START Dataset

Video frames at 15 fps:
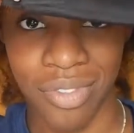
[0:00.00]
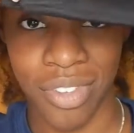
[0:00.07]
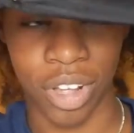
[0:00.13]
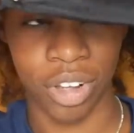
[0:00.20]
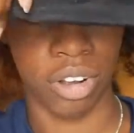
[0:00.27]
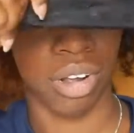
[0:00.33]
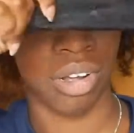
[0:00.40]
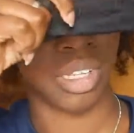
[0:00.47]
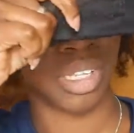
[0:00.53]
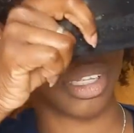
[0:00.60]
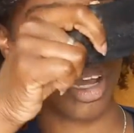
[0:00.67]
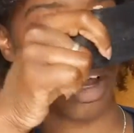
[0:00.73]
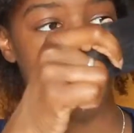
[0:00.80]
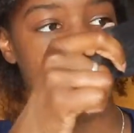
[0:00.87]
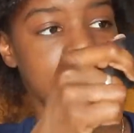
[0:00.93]
velcro
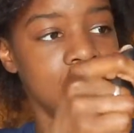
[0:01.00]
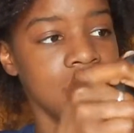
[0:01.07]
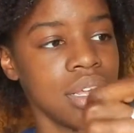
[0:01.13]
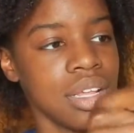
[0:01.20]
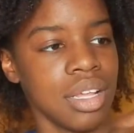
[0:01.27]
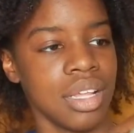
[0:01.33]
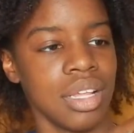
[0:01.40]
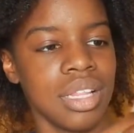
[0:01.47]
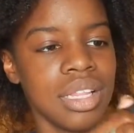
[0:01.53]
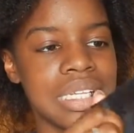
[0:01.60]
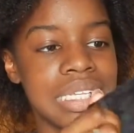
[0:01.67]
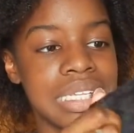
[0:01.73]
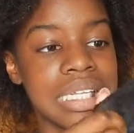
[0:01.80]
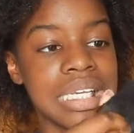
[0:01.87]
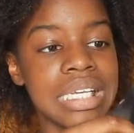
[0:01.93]
side the
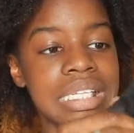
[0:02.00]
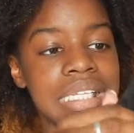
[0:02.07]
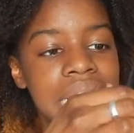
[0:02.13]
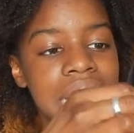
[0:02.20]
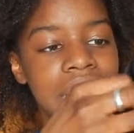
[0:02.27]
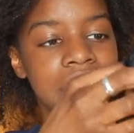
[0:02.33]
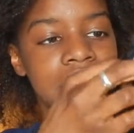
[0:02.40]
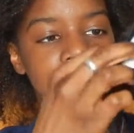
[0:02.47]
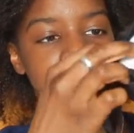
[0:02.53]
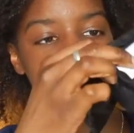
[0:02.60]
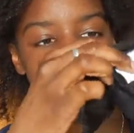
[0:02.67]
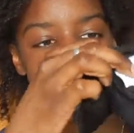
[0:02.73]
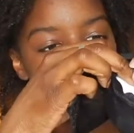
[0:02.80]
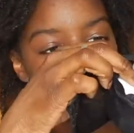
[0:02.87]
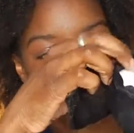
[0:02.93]
sticky side you're
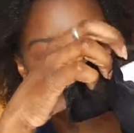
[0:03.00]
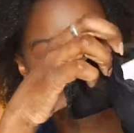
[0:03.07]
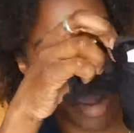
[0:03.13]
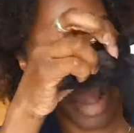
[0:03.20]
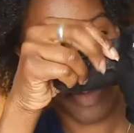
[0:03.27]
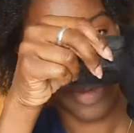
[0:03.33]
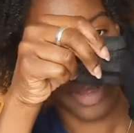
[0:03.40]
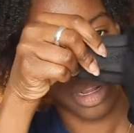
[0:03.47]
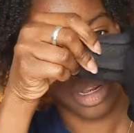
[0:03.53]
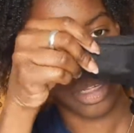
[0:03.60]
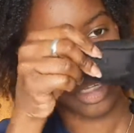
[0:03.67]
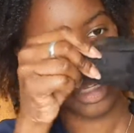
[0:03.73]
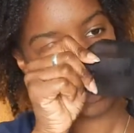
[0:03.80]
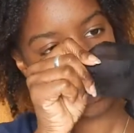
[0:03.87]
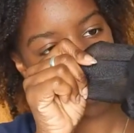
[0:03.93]
just gonna wrap it
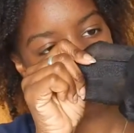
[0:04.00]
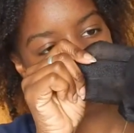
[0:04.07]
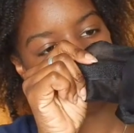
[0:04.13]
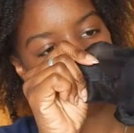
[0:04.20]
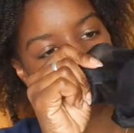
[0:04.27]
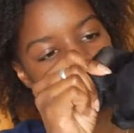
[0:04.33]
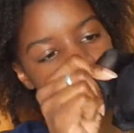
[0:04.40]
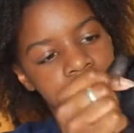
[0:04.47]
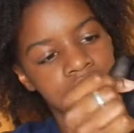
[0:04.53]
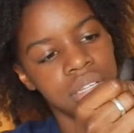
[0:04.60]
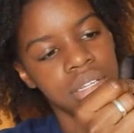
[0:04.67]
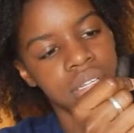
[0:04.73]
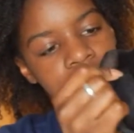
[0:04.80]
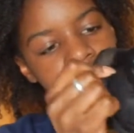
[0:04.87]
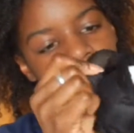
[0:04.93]
and stick it
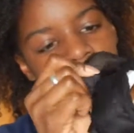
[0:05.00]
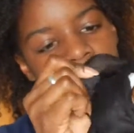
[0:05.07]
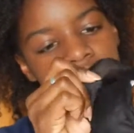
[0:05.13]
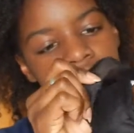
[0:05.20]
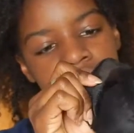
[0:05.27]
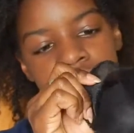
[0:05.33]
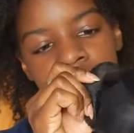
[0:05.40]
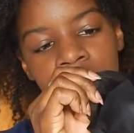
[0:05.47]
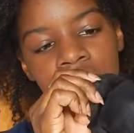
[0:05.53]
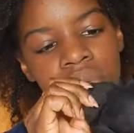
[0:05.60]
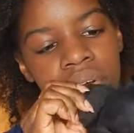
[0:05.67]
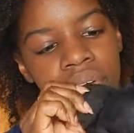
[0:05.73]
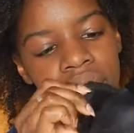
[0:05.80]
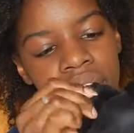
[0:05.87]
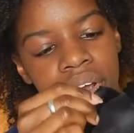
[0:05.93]
don't
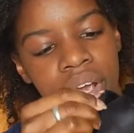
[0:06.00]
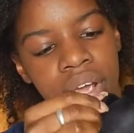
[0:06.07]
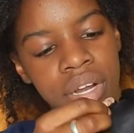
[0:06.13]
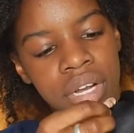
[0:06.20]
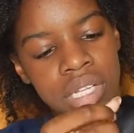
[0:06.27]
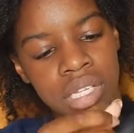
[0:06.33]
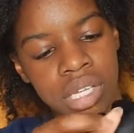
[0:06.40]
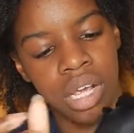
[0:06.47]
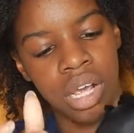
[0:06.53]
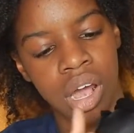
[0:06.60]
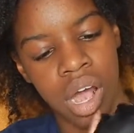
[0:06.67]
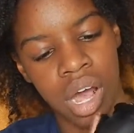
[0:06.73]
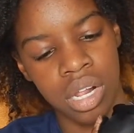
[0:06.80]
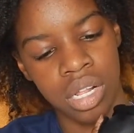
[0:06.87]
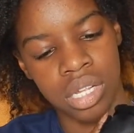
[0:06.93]
worry, your hair doesn't get
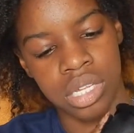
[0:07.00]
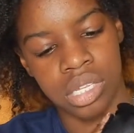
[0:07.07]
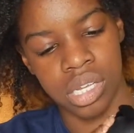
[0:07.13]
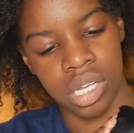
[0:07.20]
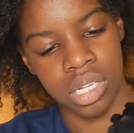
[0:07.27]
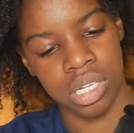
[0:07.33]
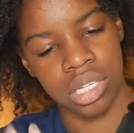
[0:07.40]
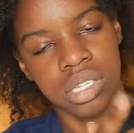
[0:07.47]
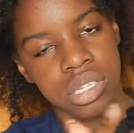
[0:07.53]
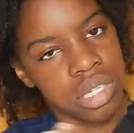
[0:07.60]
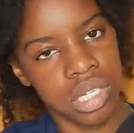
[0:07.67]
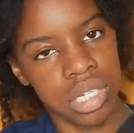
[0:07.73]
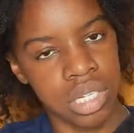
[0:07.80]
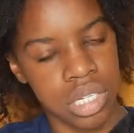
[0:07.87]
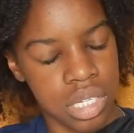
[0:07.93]
caught in this because it
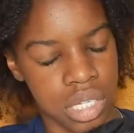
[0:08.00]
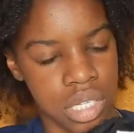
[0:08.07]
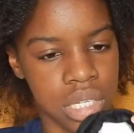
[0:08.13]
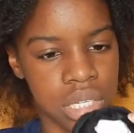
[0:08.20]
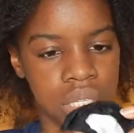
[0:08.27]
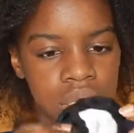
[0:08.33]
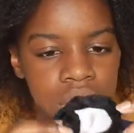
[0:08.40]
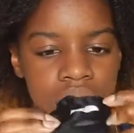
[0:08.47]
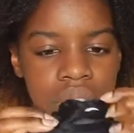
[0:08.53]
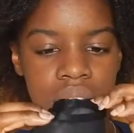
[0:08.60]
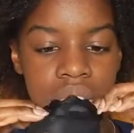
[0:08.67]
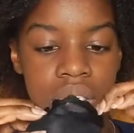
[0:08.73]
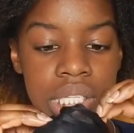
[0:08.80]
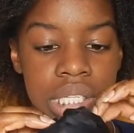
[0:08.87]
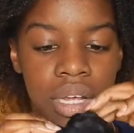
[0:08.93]
sticks to the to
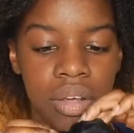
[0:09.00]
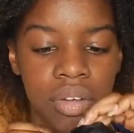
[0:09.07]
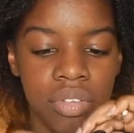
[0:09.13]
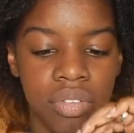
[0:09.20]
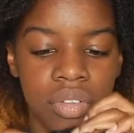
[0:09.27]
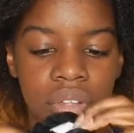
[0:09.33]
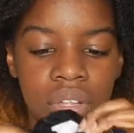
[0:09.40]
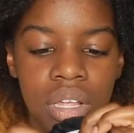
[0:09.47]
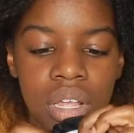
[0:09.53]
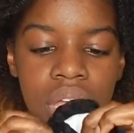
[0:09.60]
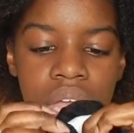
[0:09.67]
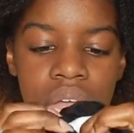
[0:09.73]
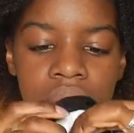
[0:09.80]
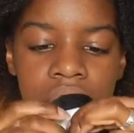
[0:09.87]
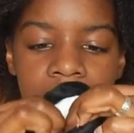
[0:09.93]
itself.
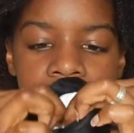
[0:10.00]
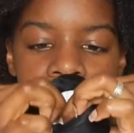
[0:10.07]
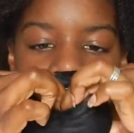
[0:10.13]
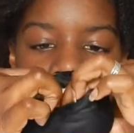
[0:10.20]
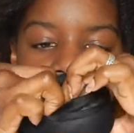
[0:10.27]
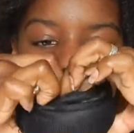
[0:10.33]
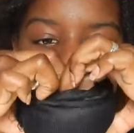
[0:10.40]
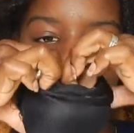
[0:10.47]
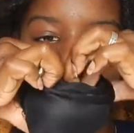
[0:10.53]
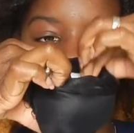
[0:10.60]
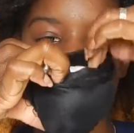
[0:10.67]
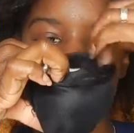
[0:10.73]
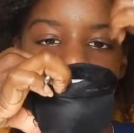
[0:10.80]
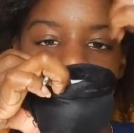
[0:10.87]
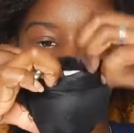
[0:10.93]
And then for
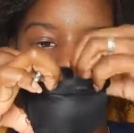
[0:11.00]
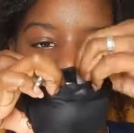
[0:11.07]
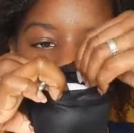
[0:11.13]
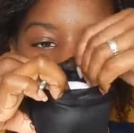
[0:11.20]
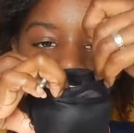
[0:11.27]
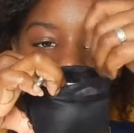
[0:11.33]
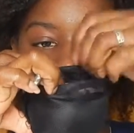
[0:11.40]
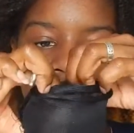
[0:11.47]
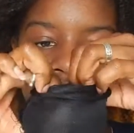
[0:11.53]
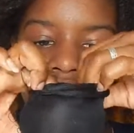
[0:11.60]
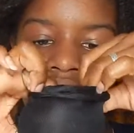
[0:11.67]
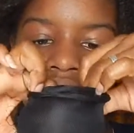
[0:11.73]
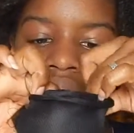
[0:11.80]
these ends,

END Dataset

▶ _Your task_
Before handing back the copy, remove the pictures; otherwise print the data exactly.

▶ _Solution for this problem_
Video frames at 15 fps:
[0:00.00]
[0:00.07]
[0:00.13]
[0:00.20]
[0:00.27]
[0:00.33]
[0:00.40]
[0:00.47]
[0:00.53]
[0:00.60]
[0:00.67]
[0:00.73]
[0:00.80]
[0:00.87]
[0:00.93]
velcro
[0:01.00]
[0:01.07]
[0:01.13]
[0:01.20]
[0:01.27]
[0:01.33]
[0:01.40]
[0:01.47]
[0:01.53]
[0:01.60]
[0:01.67]
[0:01.73]
[0:01.80]
[0:01.87]
[0:01.93]
side the
[0:02.00]
[0:02.07]
[0:02.13]
[0:02.20]
[0:02.27]
[0:02.33]
[0:02.40]
[0:02.47]
[0:02.53]
[0:02.60]
[0:02.67]
[0:02.73]
[0:02.80]
[0:02.87]
[0:02.93]
sticky side you're
[0:03.00]
[0:03.07]
[0:03.13]
[0:03.20]
[0:03.27]
[0:03.33]
[0:03.40]
[0:03.47]
[0:03.53]
[0:03.60]
[0:03.67]
[0:03.73]
[0:03.80]
[0:03.87]
[0:03.93]
just gonna wrap it
[0:04.00]
[0:04.07]
[0:04.13]
[0:04.20]
[0:04.27]
[0:04.33]
[0:04.40]
[0:04.47]
[0:04.53]
[0:04.60]
[0:04.67]
[0:04.73]
[0:04.80]
[0:04.87]
[0:04.93]
and stick it
[0:05.00]
[0:05.07]
[0:05.13]
[0:05.20]
[0:05.27]
[0:05.33]
[0:05.40]
[0:05.47]
[0:05.53]
[0:05.60]
[0:05.67]
[0:05.73]
[0:05.80]
[0:05.87]
[0:05.93]
don't
[0:06.00]
[0:06.07]
[0:06.13]
[0:06.20]
[0:06.27]
[0:06.33]
[0:06.40]
[0:06.47]
[0:06.53]
[0:06.60]
[0:06.67]
[0:06.73]
[0:06.80]
[0:06.87]
[0:06.93]
worry, your hair doesn't get
[0:07.00]
[0:07.07]
[0:07.13]
[0:07.20]
[0:07.27]
[0:07.33]
[0:07.40]
[0:07.47]
[0:07.53]
[0:07.60]
[0:07.67]
[0:07.73]
[0:07.80]
[0:07.87]
[0:07.93]
caught in this because it
[0:08.00]
[0:08.07]
[0:08.13]
[0:08.20]
[0:08.27]
[0:08.33]
[0:08.40]
[0:08.47]
[0:08.53]
[0:08.60]
[0:08.67]
[0:08.73]
[0:08.80]
[0:08.87]
[0:08.93]
sticks to the to
[0:09.00]
[0:09.07]
[0:09.13]
[0:09.20]
[0:09.27]
[0:09.33]
[0:09.40]
[0:09.47]
[0:09.53]
[0:09.60]
[0:09.67]
[0:09.73]
[0:09.80]
[0:09.87]
[0:09.93]
itself.
[0:10.00]
[0:10.07]
[0:10.13]
[0:10.20]
[0:10.27]
[0:10.33]
[0:10.40]
[0:10.47]
[0:10.53]
[0:10.60]
[0:10.67]
[0:10.73]
[0:10.80]
[0:10.87]
[0:10.93]
And then for
[0:11.00]
[0:11.07]
[0:11.13]
[0:11.20]
[0:11.27]
[0:11.33]
[0:11.40]
[0:11.47]
[0:11.53]
[0:11.60]
[0:11.67]
[0:11.73]
[0:11.80]
these ends,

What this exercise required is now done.